1. In Article 53A (qualifying offences for particular investigative purposes), in paragraph (2)—


(a) the second of the two sub-paragraphs numbered as (t) is renumbered as (u),


(b) after the second of those two sub-paragraphs insert—


‘(v) an offence under section 19B of the Justice (Sexual Offences and Trafficking Victims) Act (Northern Ireland) 2022 (non-fatal strangulation or asphyxiation).’


 


Sexual Offences Act 2003 (c. 42)


 


2. In Schedule 5 (lists of offences for making particular orders), after paragraph 171G insert—


‘171H An offence under section 19B of the Justice (Sexual Offences and Trafficking Victims) Act (Northern Ireland) 2022 (non-fatal strangulation or asphyxiation).’


 


Criminal Justice (Northern Ireland) Order 2008 (NI 1)


 


3. In Schedule 2 (lists of offences for sentencing matters), in Part 1


(a) the second of the two paragraphs numbered as 31A is renumbered as 31B,


(b) after the second of those two paragraphs insert—


 


The Justice (Sexual Offences and Trafficking Victims) Act (Northern Ireland) 2022


 


31C An offence under section 19B (non-fatal strangulation or asphyxiation).’


 


Domestic Violence, Crime and Victims Act 2004 (c. 28)


 


4. In section 7A (certain rules of evidence and procedure), after paragraph (b) of subsection (2) insert—


‘(c) an offence under section 19B of the Justice (Sexual Offences and Trafficking Victims) Act (Northern Ireland) 2022 (non-fatal strangulation or asphyxiation).’


 


Law Reform (Miscellaneous Provisions) (Northern Ireland) Order 2006 (NI 14)


 


5. In Article 2 (unjustifiable punishment of children), in paragraph (2)—


(a) omit the ‘and’ preceding sub-paragraph (e),


(b) after sub-paragraph (e) insert—


‘(f) an offence under section 19B of the Justice (Sexual Offences and Trafficking Victims) Act (Northern Ireland) 2022 (non-fatal strangulation or asphyxiation).’” — [Mrs Long (The Minister of Justice).]

New schedule agreed to.

Long Title

Amendment No 24 made:

Leave out “rules applying with respect to certain sexual or violent offences prevention orders” and insert—



“certain rules of law and procedure for the purpose of protecting people from harm”. — [Mrs Long (The Minister of Justice).]

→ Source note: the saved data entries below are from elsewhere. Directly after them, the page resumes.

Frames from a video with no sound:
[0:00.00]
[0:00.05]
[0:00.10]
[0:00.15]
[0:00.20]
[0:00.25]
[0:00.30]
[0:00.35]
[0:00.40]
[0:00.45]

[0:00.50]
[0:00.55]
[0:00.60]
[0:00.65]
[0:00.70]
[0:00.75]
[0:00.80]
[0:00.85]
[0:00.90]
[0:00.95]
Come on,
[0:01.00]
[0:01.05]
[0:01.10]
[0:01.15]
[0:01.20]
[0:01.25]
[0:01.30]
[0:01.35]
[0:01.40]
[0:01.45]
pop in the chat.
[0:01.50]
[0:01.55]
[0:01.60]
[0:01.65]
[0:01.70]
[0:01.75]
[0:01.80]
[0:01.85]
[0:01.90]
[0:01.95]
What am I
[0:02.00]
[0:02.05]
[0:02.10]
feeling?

Long title, as amended, agreed to.

Photo of Patsy McGlone Patsy McGlone Social Democratic and Labour Party 6:45 pm, 15th February 2022

That concludes the Consideration Stage of the Justice (Sexual Offences and Trafficking Victims) Bill. The Bill stands referred to the Speaker.

Members should take their ease while we move to the next item of business.